» **ABOUT THIS TASK**:
The whole listing, apart from its images, should be restated word for word.

» **INFORMATION SUPPLIED**:
··········
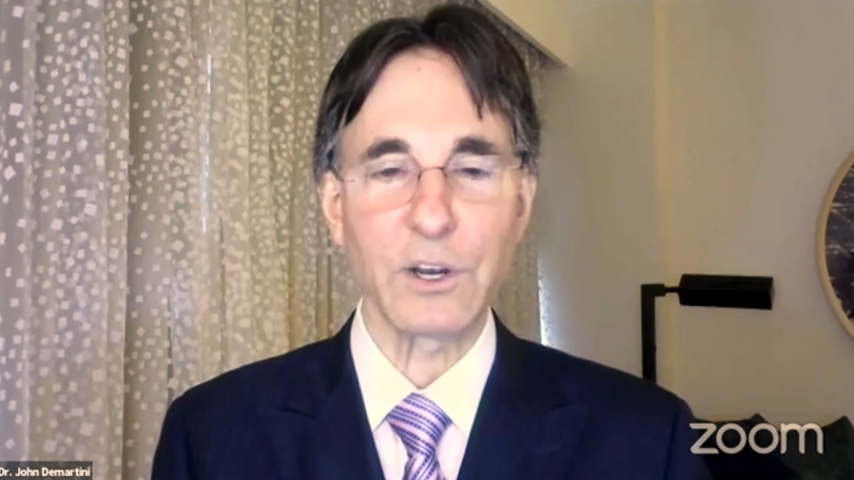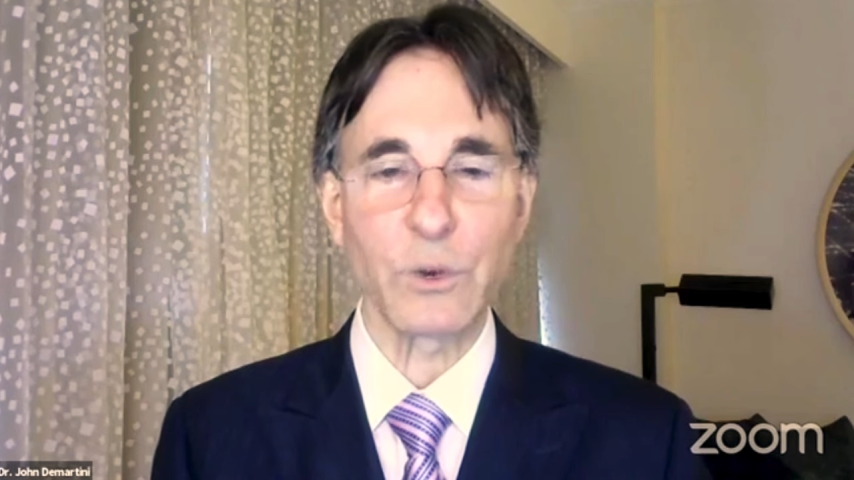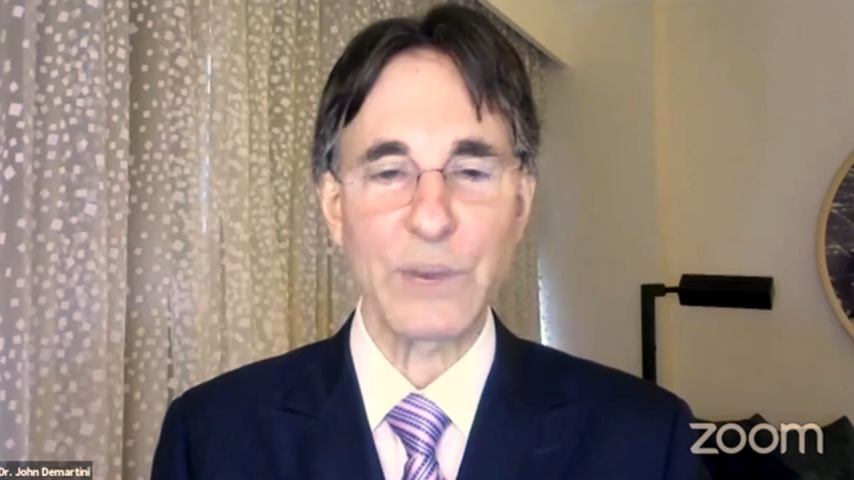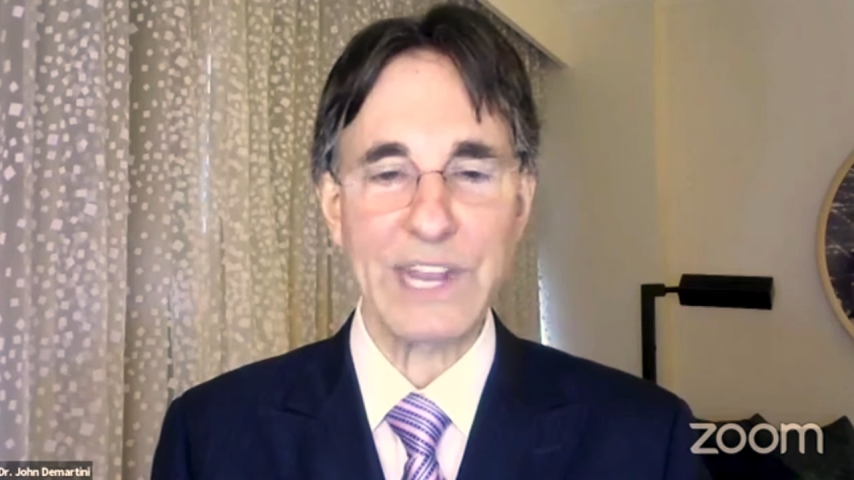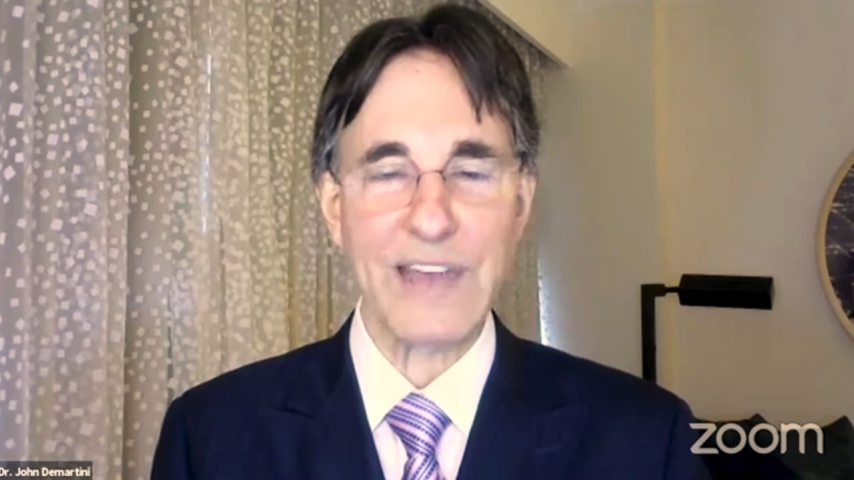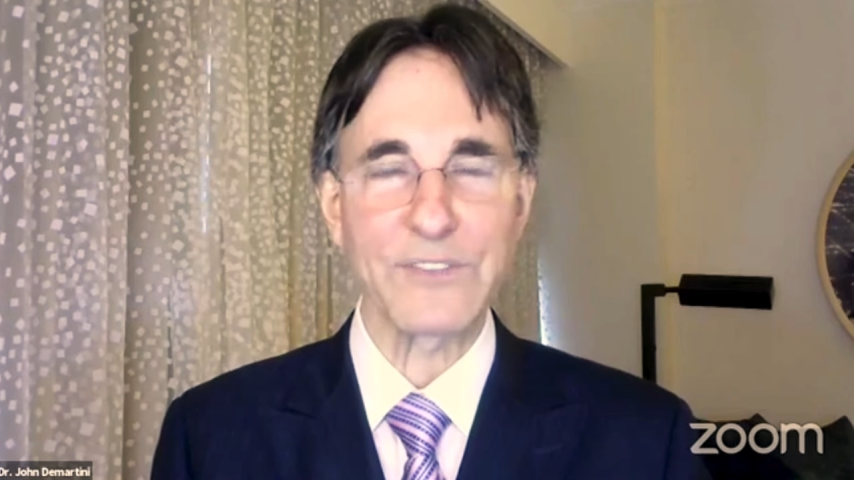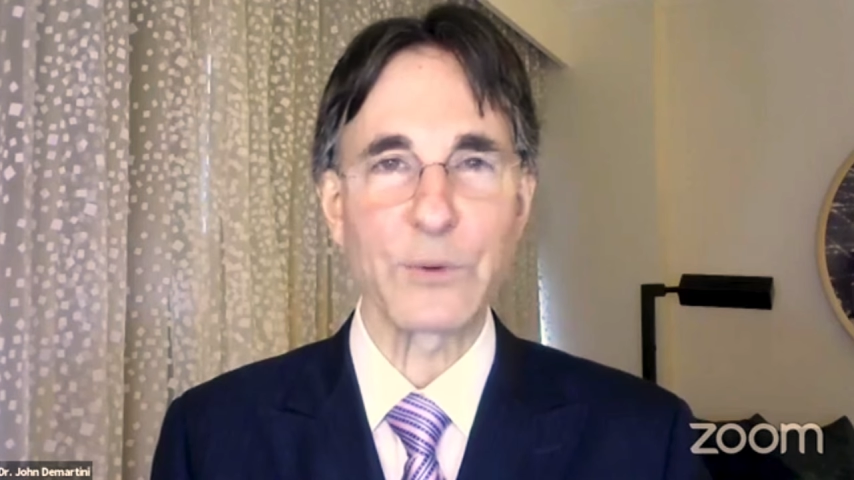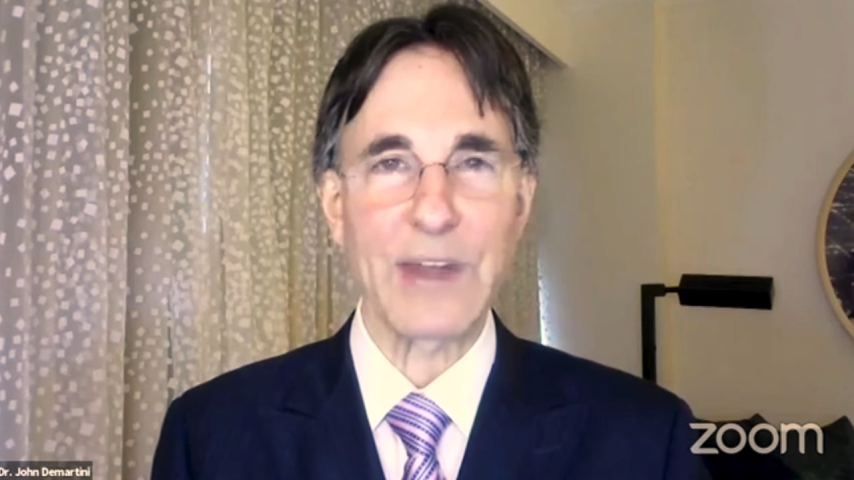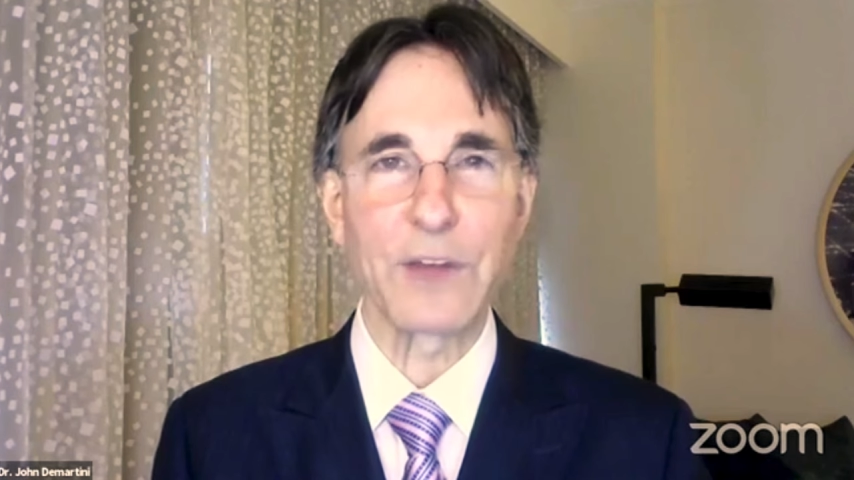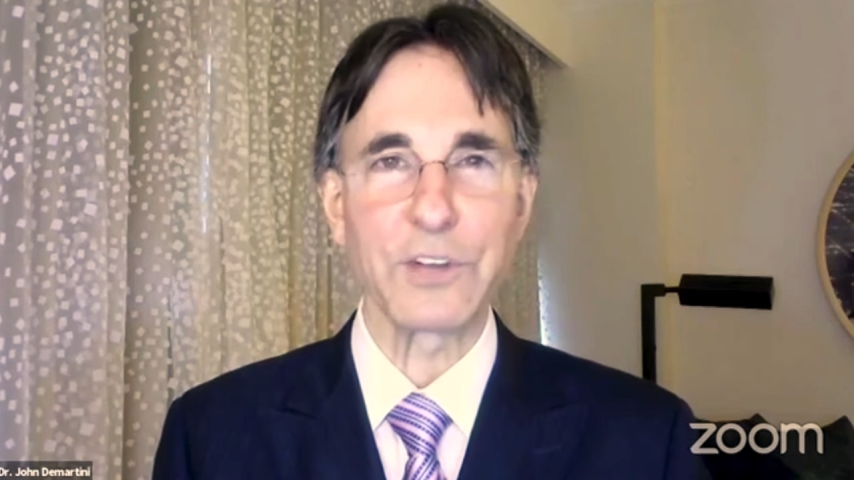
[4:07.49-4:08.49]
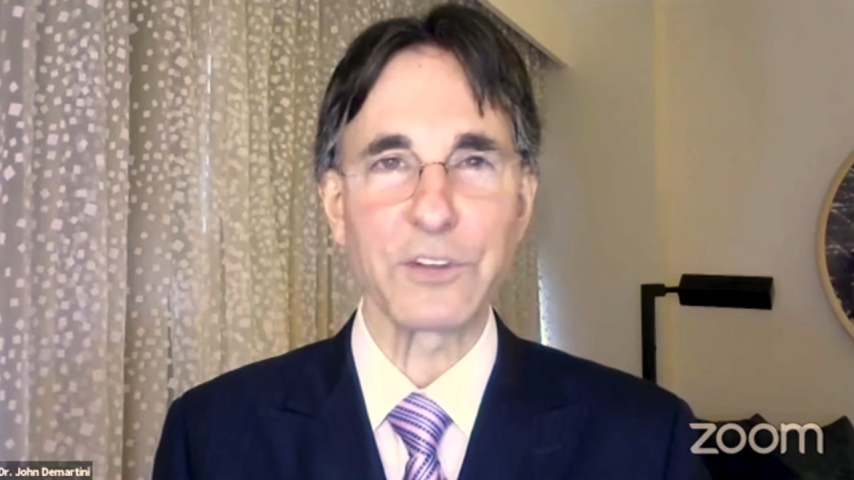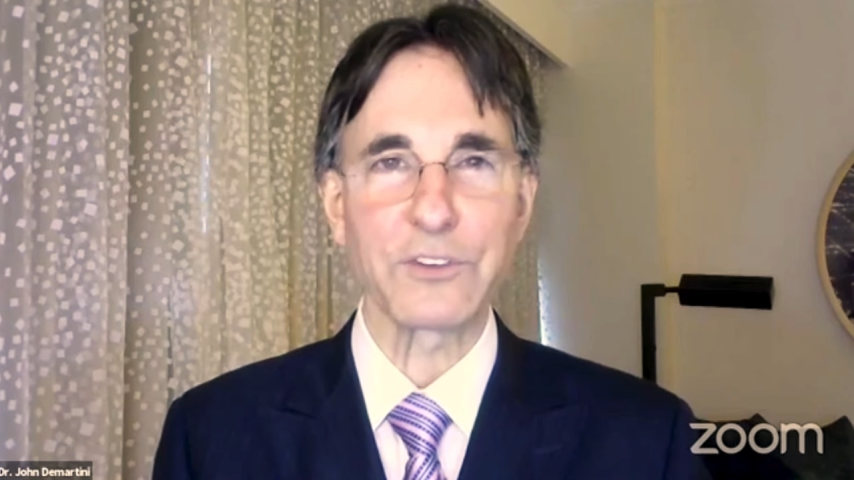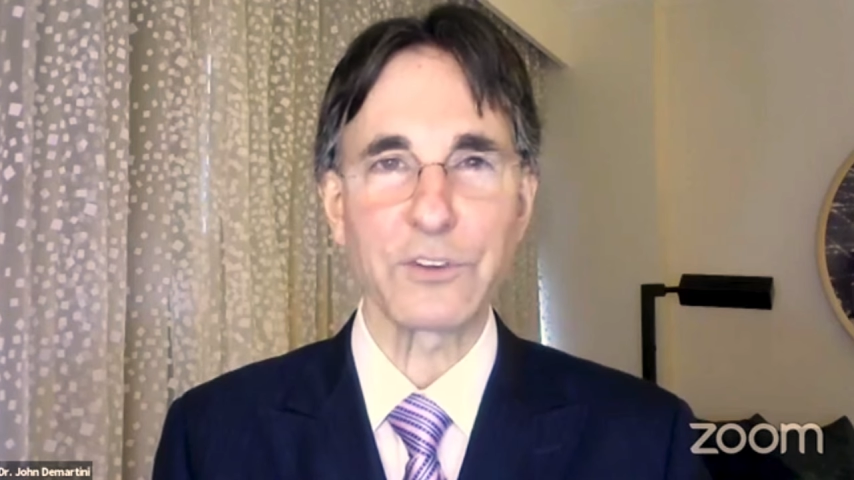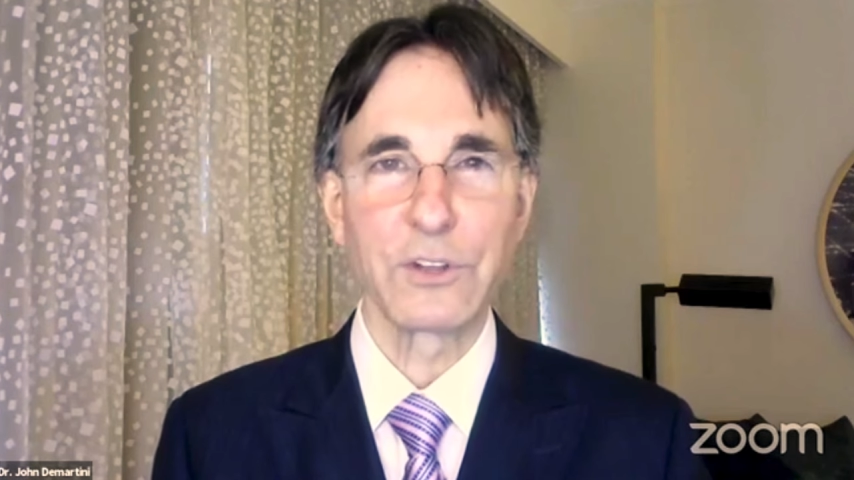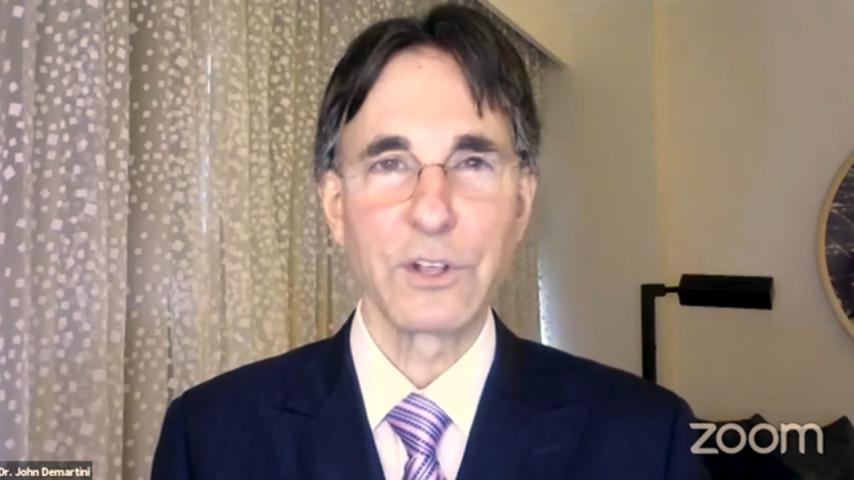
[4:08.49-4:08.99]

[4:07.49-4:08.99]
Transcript: we have around us?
··········
» **ANSWER TO THIS EXERCISE**:
[4:07.49-4:08.49]
[4:08.49-4:08.99]

[4:07.49-4:08.99]
Transcript: we have around us?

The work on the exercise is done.